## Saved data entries
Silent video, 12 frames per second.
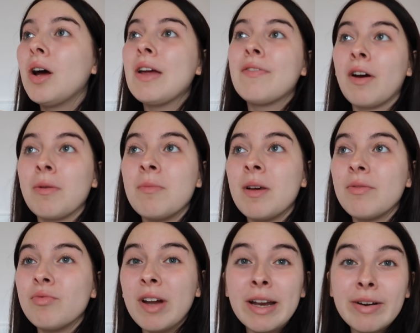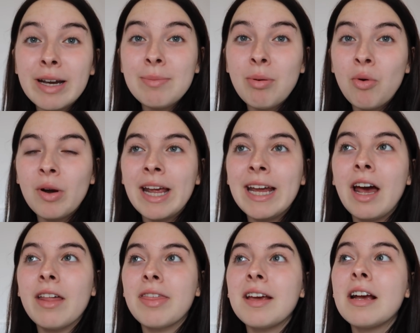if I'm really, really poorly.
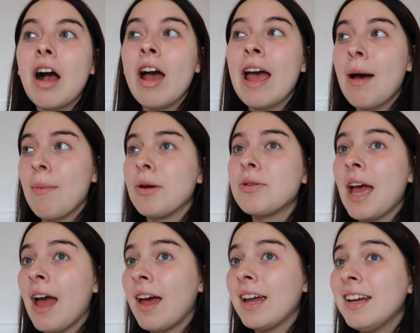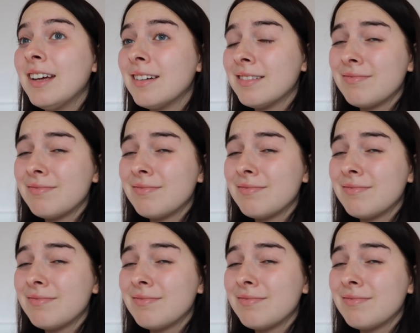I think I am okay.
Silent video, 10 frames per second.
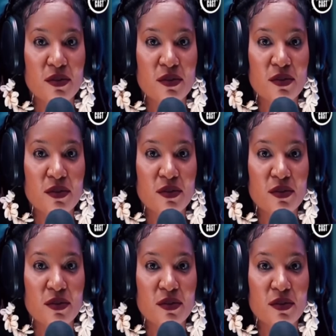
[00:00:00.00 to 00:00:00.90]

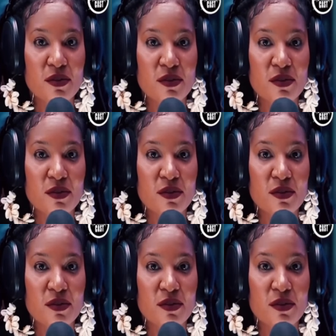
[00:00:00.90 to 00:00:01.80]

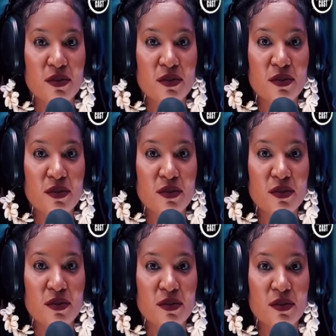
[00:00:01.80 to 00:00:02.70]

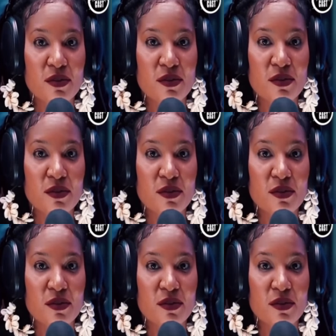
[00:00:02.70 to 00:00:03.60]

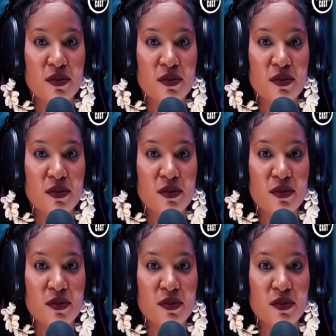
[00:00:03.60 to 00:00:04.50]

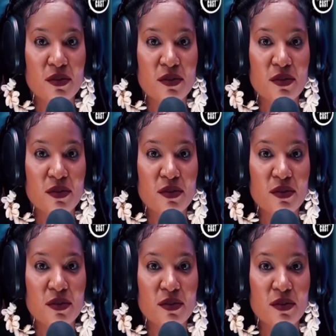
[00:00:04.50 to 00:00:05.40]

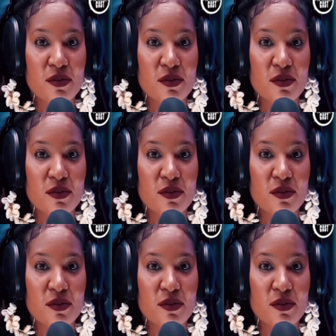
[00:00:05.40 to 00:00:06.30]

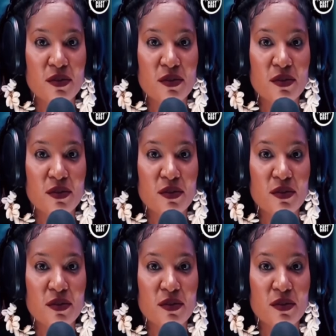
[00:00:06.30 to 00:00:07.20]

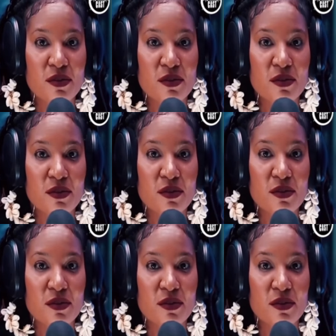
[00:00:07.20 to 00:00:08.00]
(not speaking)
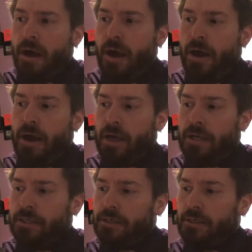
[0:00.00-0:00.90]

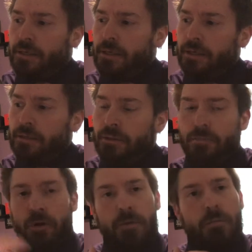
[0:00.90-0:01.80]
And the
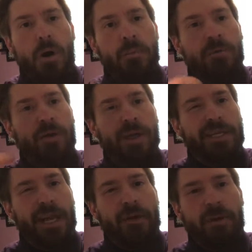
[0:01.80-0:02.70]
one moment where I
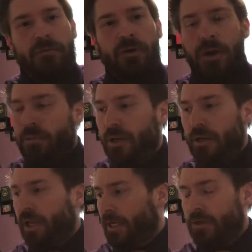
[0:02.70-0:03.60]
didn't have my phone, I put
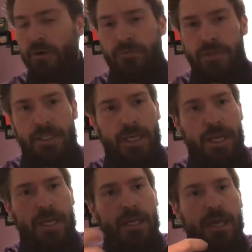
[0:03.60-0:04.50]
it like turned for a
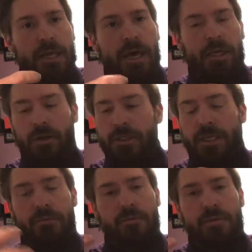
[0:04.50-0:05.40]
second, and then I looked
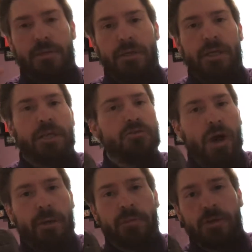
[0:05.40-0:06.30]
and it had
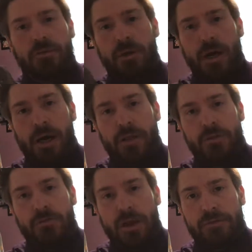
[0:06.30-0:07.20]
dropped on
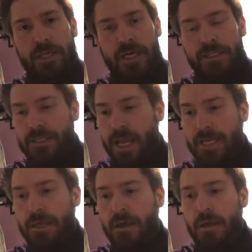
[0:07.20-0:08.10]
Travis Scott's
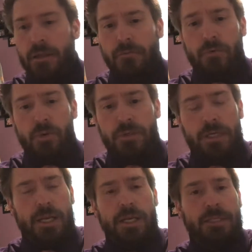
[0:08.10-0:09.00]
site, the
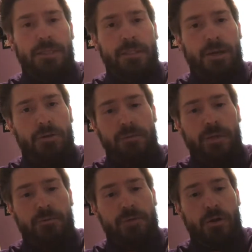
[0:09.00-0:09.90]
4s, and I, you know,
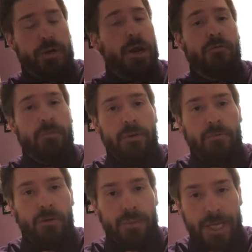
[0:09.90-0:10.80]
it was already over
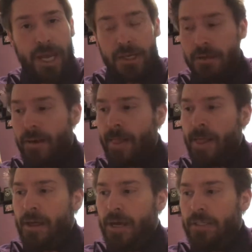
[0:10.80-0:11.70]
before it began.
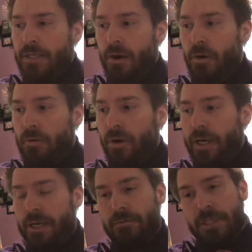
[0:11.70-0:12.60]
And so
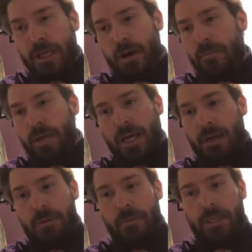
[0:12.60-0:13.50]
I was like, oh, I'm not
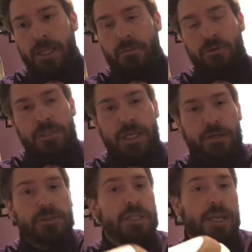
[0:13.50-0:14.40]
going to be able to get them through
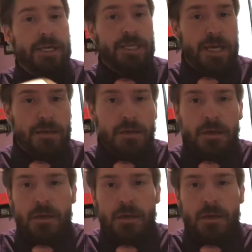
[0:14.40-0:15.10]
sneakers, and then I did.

## Goal of the exercise
Please retype exactly the lines from the one containing "[00:00:02.70 to 00:00:03.60]" through the last line of the records, both included, leaving out every picture.

## Response to the exercise
[00:00:02.70 to 00:00:03.60]

[00:00:03.60 to 00:00:04.50]

[00:00:04.50 to 00:00:05.40]

[00:00:05.40 to 00:00:06.30]

[00:00:06.30 to 00:00:07.20]

[00:00:07.20 to 00:00:08.00]
(not speaking)
[0:00.00-0:00.90]

[0:00.90-0:01.80]
And the
[0:01.80-0:02.70]
one moment where I
[0:02.70-0:03.60]
didn't have my phone, I put
[0:03.60-0:04.50]
it like turned for a
[0:04.50-0:05.40]
second, and then I looked
[0:05.40-0:06.30]
and it had
[0:06.30-0:07.20]
dropped on
[0:07.20-0:08.10]
Travis Scott's
[0:08.10-0:09.00]
site, the
[0:09.00-0:09.90]
4s, and I, you know,
[0:09.90-0:10.80]
it was already over
[0:10.80-0:11.70]
before it began.
[0:11.70-0:12.60]
And so
[0:12.60-0:13.50]
I was like, oh, I'm not
[0:13.50-0:14.40]
going to be able to get them through
[0:14.40-0:15.10]
sneakers, and then I did.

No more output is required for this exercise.